A worrying sign for schools worldwide is that charges were laid last week in three other copy-cat cases of school murder plots in Japan, Sweden and the United States (see below). They were based on either Battle Royale or the real-life Colombine high-school massacre in which two pupils killed 12 classmates, one teacher and themselves in Colorado in 1999.

In the wake of the press revelations Okubu school officials said they were discussing ways to prevent a recurrence and reviewing student supervision guidelines.

Education officials in Nagasaki have also announced that the city will now carry out a survey of the use of internet chat rooms by primary and middle school students.

Superintendent of municipal education for Sasebo, Koichi Tsurusaki, told the Daily Yomiuri newspaper: “We must confirm whether schools have taught students about the dangers of violating the rights of others. We need to put together rules on communicating on the internet.”
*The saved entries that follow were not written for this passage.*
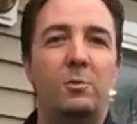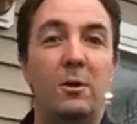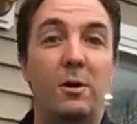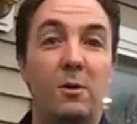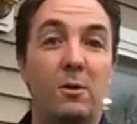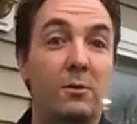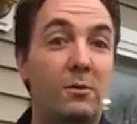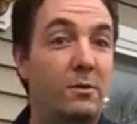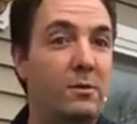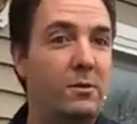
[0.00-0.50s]

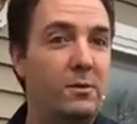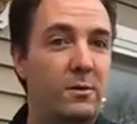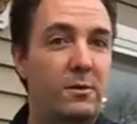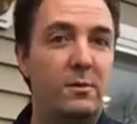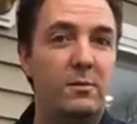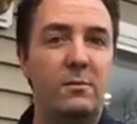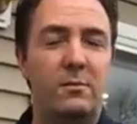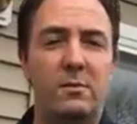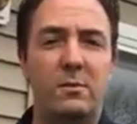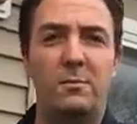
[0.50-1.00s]

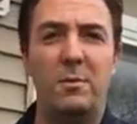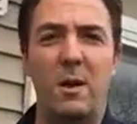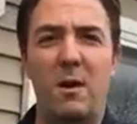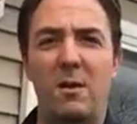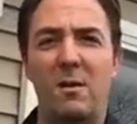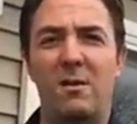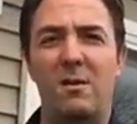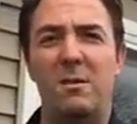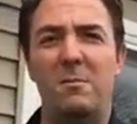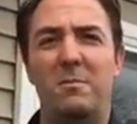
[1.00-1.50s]
birds,
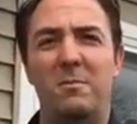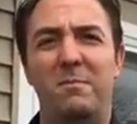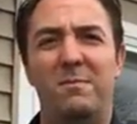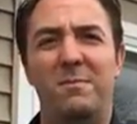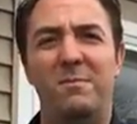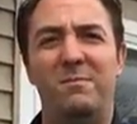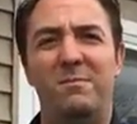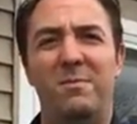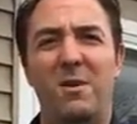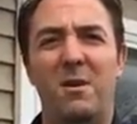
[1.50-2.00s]
pardon
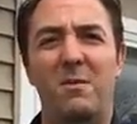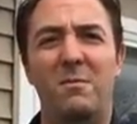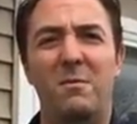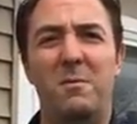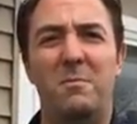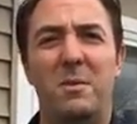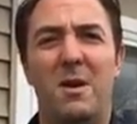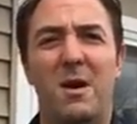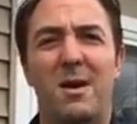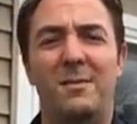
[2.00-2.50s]
the
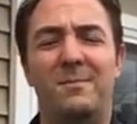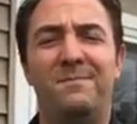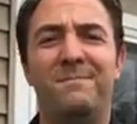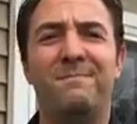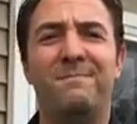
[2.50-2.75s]
pun,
Teachers have been blamed in the past for being far less internet aware than their techno-savvy charges. Nearly every child in Japan carries an internet-enabled phone. Almost all schools have access to the web and government data shows that more than 60 per cent of children aged between six and 12 use the internet.

Sociology professor and education expert at Tokyo University Michio Nitta told The TES that the mass-media had been too quick to scapegoat publishers, the internet and teachers.

“Attacking teachers and parents will do more harm than solving the problem.

And even we do not know what is the problem is.

“It’s difficult to understand this kind of event by just reading answers of an 11-year-old girl. We will have to wait for a report of expert psychologists or psychiatrists who will be given a chance to make lengthy interviews.”

Child A’s lawyers say she is answering questions perfectly calmly and needs no psychiatrist, according to media reports.